My Lemon Obsession
Lemons kept floating into my life this week, as if intent on making me write about them. Never a difficult thing to do; lemons are one of the foods I can’t live without.
I was browsing through a bookshop when I happened upon this gorgeous book. My heart stopped: it was as if it had been written just for me.
Squeeze Me has art by one of my favorite artists, Ed Ruscha, and recipes by one of my favorite cooks, Ruthie Rogers. And it’s all about my favorite food. How could I fail to give it a home? Fifty lemon recipes. Wonderful art. Everything about this book is pure pleasure.
The next day I walked into Citarella and discovered real Sorrento lemons from Italy. If you’re accustomed to the nasty, seedy little lemons you usually find in supermarkets, you’re in for a treat. These lemons from the Amalfi coast have unwaxed peels so filled with oil they perfume your fingers each time you pick them up. Slice one open, give it a squeeze and what you have is the platonic ideal of lemons: abundant juice with perfectly balanced tartness.
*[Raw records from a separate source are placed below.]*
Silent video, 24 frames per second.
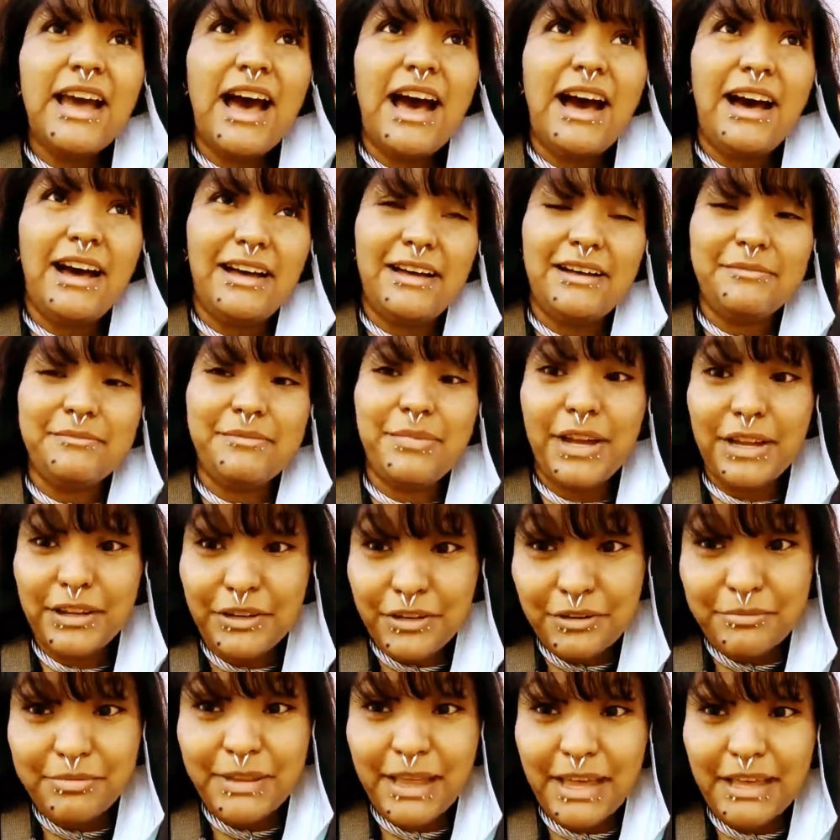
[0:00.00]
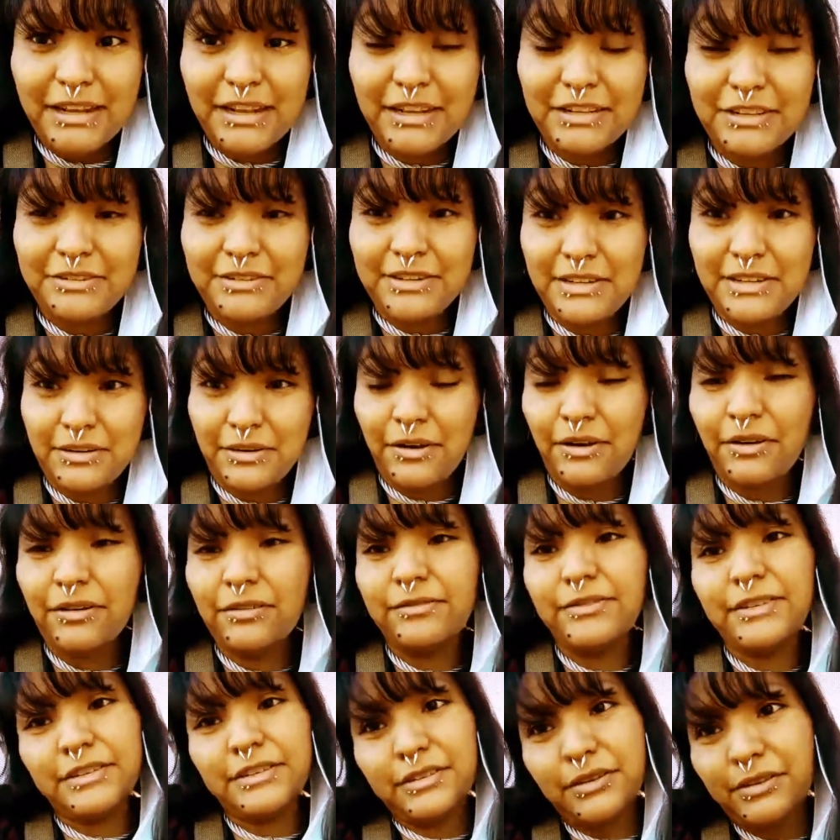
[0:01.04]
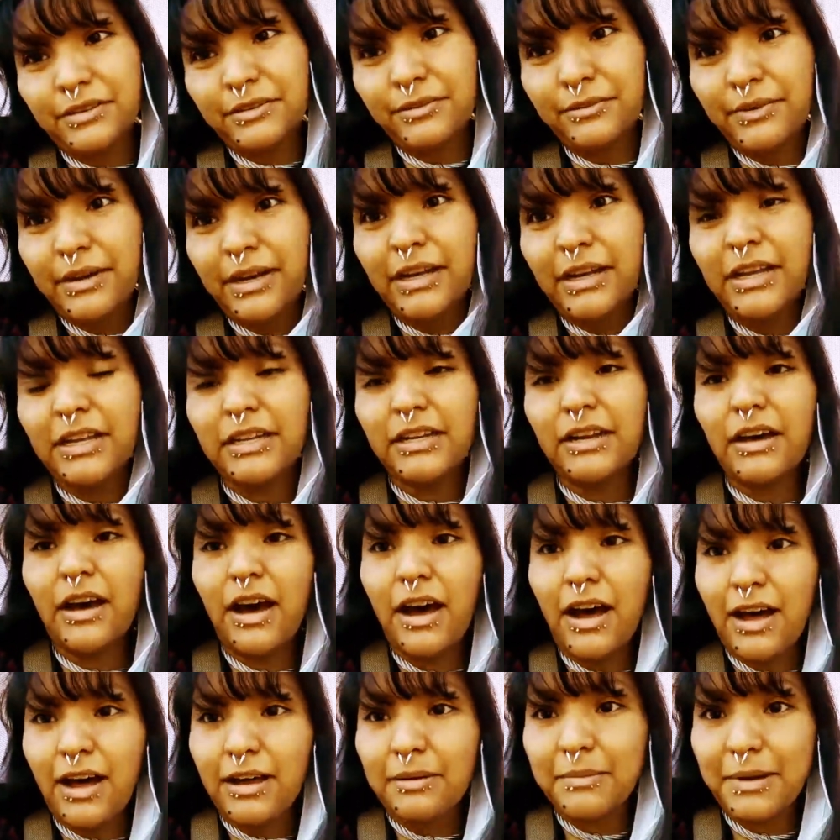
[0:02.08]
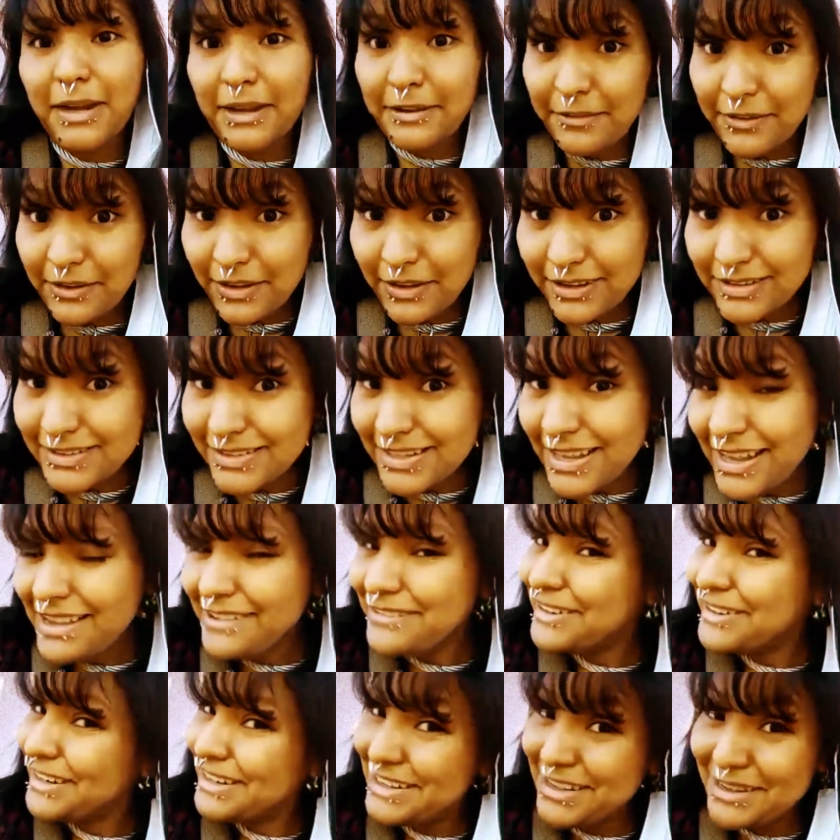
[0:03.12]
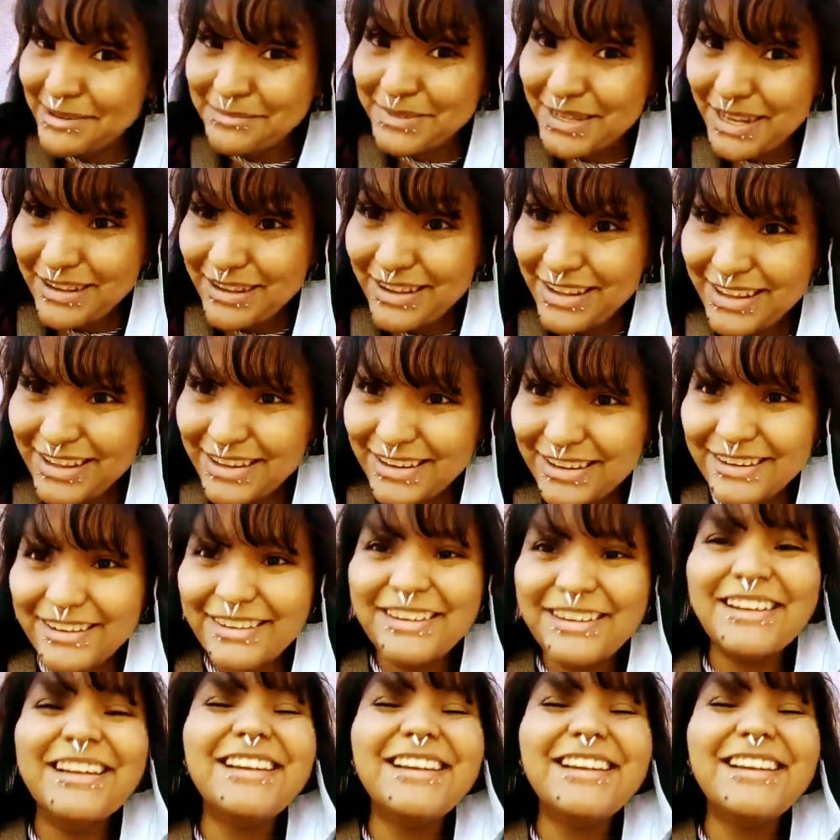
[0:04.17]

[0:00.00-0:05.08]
Um, but I do plan on doing a whole physical one on my fiance when he comes out here.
Then a friend introduced me to this lemon squeezer. “The woman in the store told me this would change my life,” she said, handing me the dream farm lemon squeezer. “It folds flat so it doesn’t taking up all that space in the drawer.”
But it would take more than the ability to fold itself into a small space to impress me. As far as I’m concerned lemons - and the tools dedicated to them - are welcome to all the space they need. But this turns out to be an impressive tool: easy to use, it extracts the maximum amount of juice and filters out the seeds.
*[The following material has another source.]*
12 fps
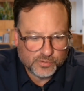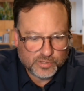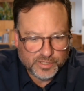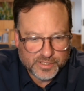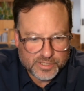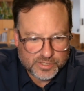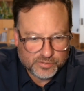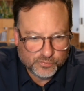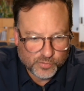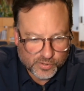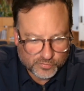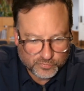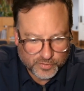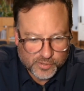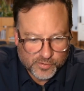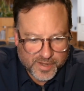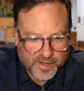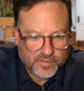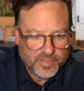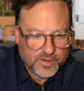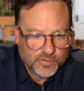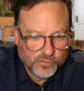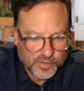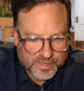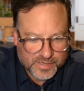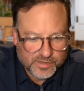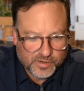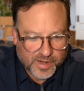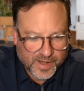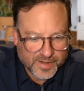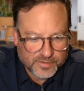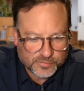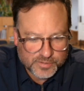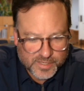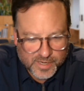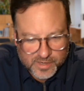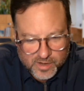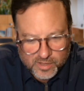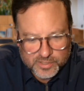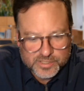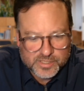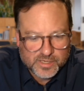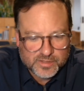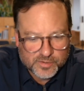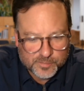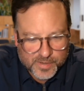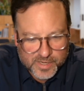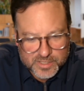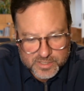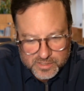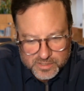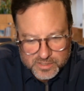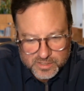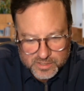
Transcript: clinician workflow and how they want to interact with technology and their patients.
My lemon obsession goes way back. When I wrote my first cookbook, A Feastiary, in 1971, I devoted an entire chapter to lemons. Here’s the opening to that chapter.
I wrote about lemons in Comfort Me with Apples too…..
At first the thought of going to Danny Kaye’s house was thrilling. But at the last minute Michael couldn’t come; three gunman had held up a bank in Santa Monica, and he was needed at the station. As I drove through Beverly Hills, alone, looking for San Ysidro Drive, I began to have doubts. What on earth were we going to talk about?